Exchanges are not re-declared after a connection failure

micdenny commented 8 years ago

This issue was fired by @axelbodo and this is the chat history:

from @axelbodo

We use easynetq in a multinode cluster, and with queue durability set to false, because of a known issue, when the node owning a durable queue fails. In this case If we could use autorecovery and topology recovery inthe client itself, the remaining nodes can grab the queues from the node went off, but easynetq recovery results in multiple reconnection. If we use only easynetq reconnection logic, it won't be able to recover the queues itself. Would it be possible to implement the recovery in the easynetq as well to avoid this problem?

from @micdenny

@axelbodo you mean this problem (Automatic) deletion of an auto-delete queue could lead to blocked channels (resolved in 3.6.1) described in the issue #581?

from @axelbodo

Not exactly, but has partial intersection. Our problem is that we should use queue durability set to false. In this case when a node's going down, rabbitmq.net driver is able to recover queues on another node (in case of queue durability set to true it's not the case, as cluster remembers that queue is owned by another node durably). Easynetq will also make a connection recovery, and subscriptions recovery, now on the existing queues. What is the problem in this case is the subscriptions count duplication, and we guess half of them are zombies, as they are not wired into easynetq. The second case, when we turn off auto recovery and topology recovery (which in this case is meaningless), easynetq recovers the connection, and tries to recover subscriptions, but without declaring queues, bindings and exchanges. In our cluster ha (as I know meaning that all queues messages are multiplicated in the cluster) is turned off, as it will impact the system performance very much, causing high amount of mnesia operations.

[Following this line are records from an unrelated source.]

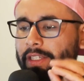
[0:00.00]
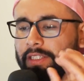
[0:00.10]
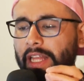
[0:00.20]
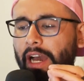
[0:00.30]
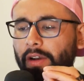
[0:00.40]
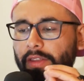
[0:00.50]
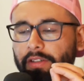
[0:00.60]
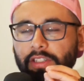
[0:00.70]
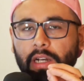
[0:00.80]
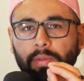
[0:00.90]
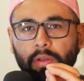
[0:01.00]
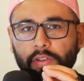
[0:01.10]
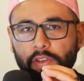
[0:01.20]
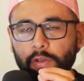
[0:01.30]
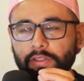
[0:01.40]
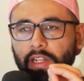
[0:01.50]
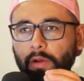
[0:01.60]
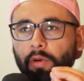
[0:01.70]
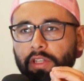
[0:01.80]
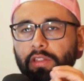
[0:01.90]
So now there's a couple of cues that
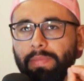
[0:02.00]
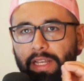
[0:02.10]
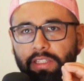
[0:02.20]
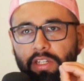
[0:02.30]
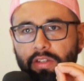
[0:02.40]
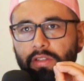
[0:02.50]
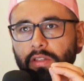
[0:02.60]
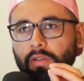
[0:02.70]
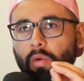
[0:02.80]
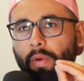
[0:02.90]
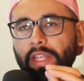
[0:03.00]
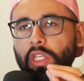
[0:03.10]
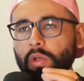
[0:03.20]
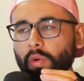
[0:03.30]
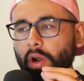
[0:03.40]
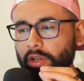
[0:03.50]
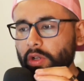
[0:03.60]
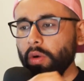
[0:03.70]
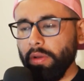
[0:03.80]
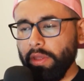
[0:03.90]
I want you to pay attention to when you are
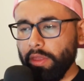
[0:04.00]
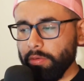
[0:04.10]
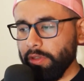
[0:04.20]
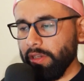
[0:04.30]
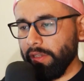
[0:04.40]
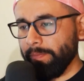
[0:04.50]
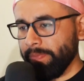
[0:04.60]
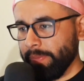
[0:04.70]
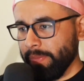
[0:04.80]
going through the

micdenny commented 8 years ago

@axelbodo I'm moving the conversation in a separated issue

micdenny commented 8 years ago

At the moment easynetq does not re-declare exchanges when PUBLISH because is using an internal cache mechanism to avoid re-declaring exchange every call (see PublishExchangeDeclareStrategy). As far as I understood your use-case is not a common approach, often a cluster is in HA configuration if you want to achieve automatic fail-overing, anyway I think I got your point, with queue durability set to false you could have start to use the secondary node if ENQ re-declares everything and it does not.

What you can do right now is replacing the actual implementation of IPublishExchangeDeclareStrategy with your implementation that does not use the internal cache, that would be something like:

using System;
using System.Threading.Tasks;
using EasyNetQ.Topology;

namespace EasyNetQ.Producer
{
    public class MyPublishExchangeDeclareStrategy : IPublishExchangeDeclareStrategy
    {
        public IExchange DeclareExchange(IAdvancedBus advancedBus, string exchangeName, string exchangeType)
        {
            var exchange = advancedBus.ExchangeDeclare(exchangeName, exchangeType);
            return exchange;
        }

        public IExchange DeclareExchange(IAdvancedBus advancedBus, Type messageType, string exchangeType)
        {
            var conventions = advancedBus.Container.Resolve<IConventions>();
            var exchangeName = conventions.ExchangeNamingConvention(messageType);
            return DeclareExchange(advancedBus, exchangeName, exchangeType);
        }

        public async Task<IExchange> DeclareExchangeAsync(IAdvancedBus advancedBus, string exchangeName, string exchangeType)
        {
            var exchange = await advancedBus.ExchangeDeclareAsync(exchangeName, exchangeType).ConfigureAwait(false);
            return exchange;
        }

        public Task<IExchange> DeclareExchangeAsync(IAdvancedBus advancedBus, Type messageType, string exchangeType)
        {
            var conventions = advancedBus.Container.Resolve<IConventions>();
            var exchangeName = conventions.ExchangeNamingConvention(messageType);
            return DeclareExchangeAsync(advancedBus, exchangeName, exchangeType);
        }
    }
}

then you can substitute the default implementation with your (https://github.com/EasyNetQ/EasyNetQ/wiki/Replacing-EasyNetQ-Components):

var bus = RabbitHutch.CreateBus("host=localhost", x => x.Register<IPublishExchangeDeclareStrategy>(s => new MyPublishExchangeDeclareStrategy()));

axelbodo commented 8 years ago

Thank you for advice, we'll try the workaround and let you know what the result is. However it's for exchanges only, and we use rpc style messaging as well. The workaround solves exchange recovery on producer side, and we need also queue recovery on consumer side, however the example gives an idea how to do that.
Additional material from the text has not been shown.